If you are familiar with anxiety from the first half of life, you may continue to believe that you must consider all the possible computations of “what ifs,” a ruminating, obsessive style of worrying, an inner rant of negative thoughts. What if I fail, fall apart, throw up, have a heart attack, let someone see me shake, or go crazy? You may believe that it is helpful to imagine all the consequences a particular behavior or action may have before you complete it. 

If this is you, it is important to ask yourself, “What is the worst that can happen?” These worries that used to seem as though we were doing something about the possibility of something happening by worrying have become useless to us. The worry will not help, and takes you out of the present moment and into a state of fear. If you have these types of worry, you must ask yourself, “What is my worst fear?” Then explore it, write about it, and let it go. If your greatest fear is that you could die, or someone you love could die, and you ruminate over when this fear will happen, it is time to let go. This is not the time of life to spend worrying about “what ifs.”

You can also set aside a worry time.
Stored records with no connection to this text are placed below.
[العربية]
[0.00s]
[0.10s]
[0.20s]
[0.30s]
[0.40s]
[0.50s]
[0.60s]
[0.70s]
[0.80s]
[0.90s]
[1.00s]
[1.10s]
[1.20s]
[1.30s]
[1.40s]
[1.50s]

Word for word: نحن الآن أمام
If you find you worry more often than not, set aside twenty minutes at the same time each day to worry. If something comes up which starts to worry you, save it for today’s worry time, or for tomorrow’s. You can then be present for the rest of your day rather than lost in past or future thoughts. 

In graduate school another student and I offered a free group on “Fear of Public Speaking.” Because of our own fears about presenting in front of groups, we decided to rid ourselves of those fears while we helped others with it at the same time.
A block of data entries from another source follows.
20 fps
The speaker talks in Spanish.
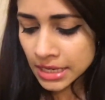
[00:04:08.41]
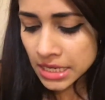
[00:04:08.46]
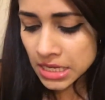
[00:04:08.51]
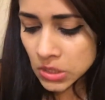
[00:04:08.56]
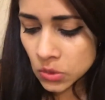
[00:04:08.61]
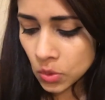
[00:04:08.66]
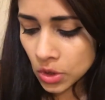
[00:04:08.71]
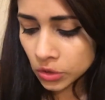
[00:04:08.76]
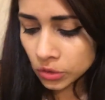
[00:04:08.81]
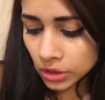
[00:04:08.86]

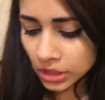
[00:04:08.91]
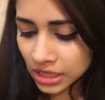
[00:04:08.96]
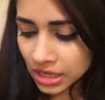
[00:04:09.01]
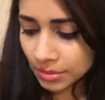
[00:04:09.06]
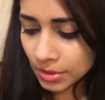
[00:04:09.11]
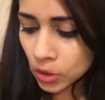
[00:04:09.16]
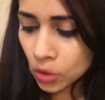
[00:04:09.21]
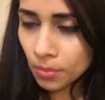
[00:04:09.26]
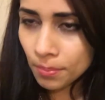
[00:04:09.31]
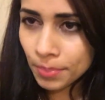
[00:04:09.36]
Y bueno, las que
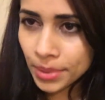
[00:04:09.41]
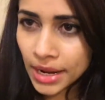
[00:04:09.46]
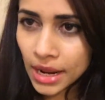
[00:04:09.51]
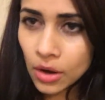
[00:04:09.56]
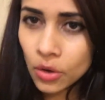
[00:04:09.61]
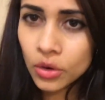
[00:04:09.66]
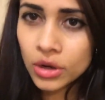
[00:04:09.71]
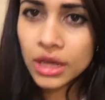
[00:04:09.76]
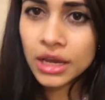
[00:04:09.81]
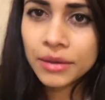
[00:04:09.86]
me compré
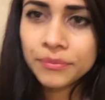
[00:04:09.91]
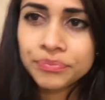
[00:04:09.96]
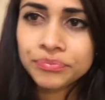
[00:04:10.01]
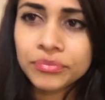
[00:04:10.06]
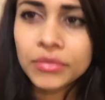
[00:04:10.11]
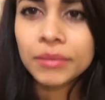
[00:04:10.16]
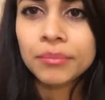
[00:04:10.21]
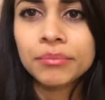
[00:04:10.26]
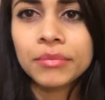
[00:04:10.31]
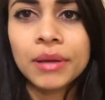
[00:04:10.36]
ahora
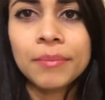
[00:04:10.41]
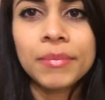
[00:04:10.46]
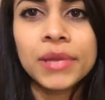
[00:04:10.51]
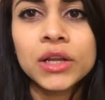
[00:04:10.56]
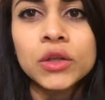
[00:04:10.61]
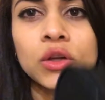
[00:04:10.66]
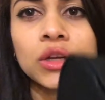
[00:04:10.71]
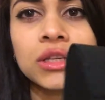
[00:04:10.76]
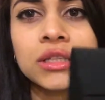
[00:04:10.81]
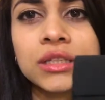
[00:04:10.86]
me han
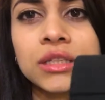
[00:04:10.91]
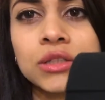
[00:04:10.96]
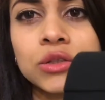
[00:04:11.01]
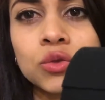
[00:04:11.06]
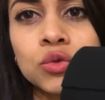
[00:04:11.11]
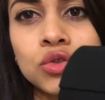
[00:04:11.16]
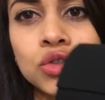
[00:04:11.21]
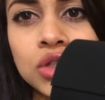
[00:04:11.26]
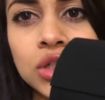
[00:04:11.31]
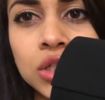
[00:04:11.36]
venido en este
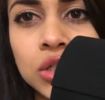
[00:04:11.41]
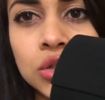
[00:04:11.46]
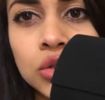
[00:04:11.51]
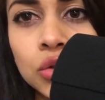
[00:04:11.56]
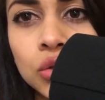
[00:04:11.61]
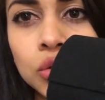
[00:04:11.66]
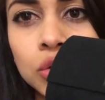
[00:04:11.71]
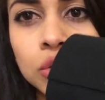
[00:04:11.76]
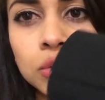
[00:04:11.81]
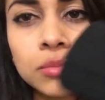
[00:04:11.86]

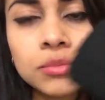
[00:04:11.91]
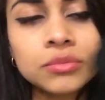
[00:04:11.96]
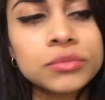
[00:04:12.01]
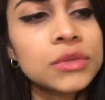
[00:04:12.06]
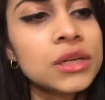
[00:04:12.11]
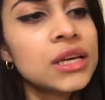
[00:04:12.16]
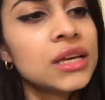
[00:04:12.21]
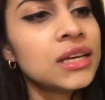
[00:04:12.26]
estuchito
We held this group in a small space off the therapy rooms at a clinic where one of the other social work students had her internship. We placed an ad in the local newspaper and once we found a following of nine other students, we began the group we had hoped would rid us of our fears as well as the fears of the other trusting members. 

One of the questions we asked a group member was, “What is the worst thing you fear could happen during a speech?” A young male member said that his greatest fear was that he would throw up. When I asked if that had ever happened he said that it had. He described a talk in which he got up to speak, looked out at the audience, and then walked away to vomit minutes later. I remember that all of us, including the co-facilitator, were silent. We didn’t know what to say.
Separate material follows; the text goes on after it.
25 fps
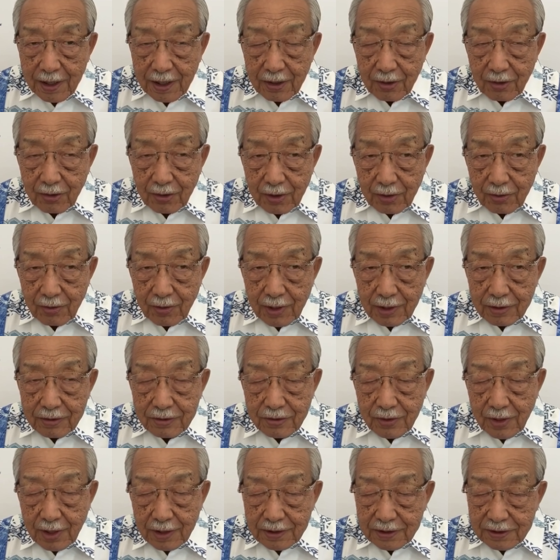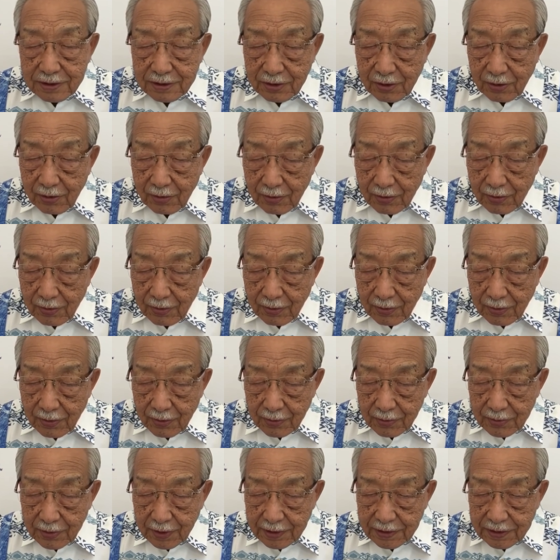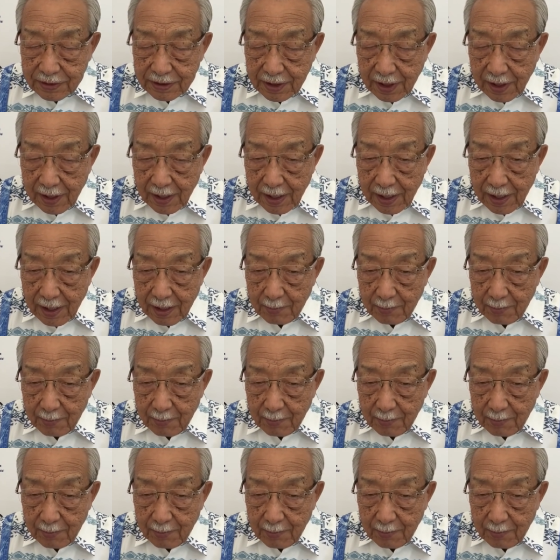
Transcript: これは9月の確か、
 If his worst fear had come true, then “Now what?” What comfort or help could we offer to convince him that it wouldn’t happen again? He was so frightened that it might reoccur that he would not get up in front of our group to talk further about it. He told us this as we went around the room sharing our worst fears. Sadly, he never returned for any more of our unprofessional assistance. His fear may or may not have actually happened. He was distrustful that we could help, and he may have been testing us to see how we would respond.

Yet, despite whether he was being truthful, now I would offer him different questions, and different options. I had not delved into his background and do not know if something from his past could be involved. A question may be, “So that is no longer your worst fear?” or, “Is your worst fear now that the audience would find that out?” My more trained thoughts are that once we knew that fear about him had come to fruition, if it truly had, he felt shame for exposing himself in front of us. Many people there knew that we were social workers in training, not yet full-fledged clinicians, which led to a high amount of attrition.  I think we may have had a better success rate had we just been individuals with a fear of speaking publicly who wanted to start a support group. 

Action Plan

  1. Have you ever been labeled as a worrywart? Do you see yourself that way? Have you been given an anxiety diagnosis? Was it helpful to be given this label?  If so, how so? If not, why not? 

  2. What are some of your most pressing worries? What have you done in the past to help relieve your anxiety? Was it helpful?

  3. Is your anxiety at this time of your life different than in the first half of life? If so, how so?

  4. What story do you tell yourself about your anxiety? 

  5. What story would you like to tell yourself about your anxiety?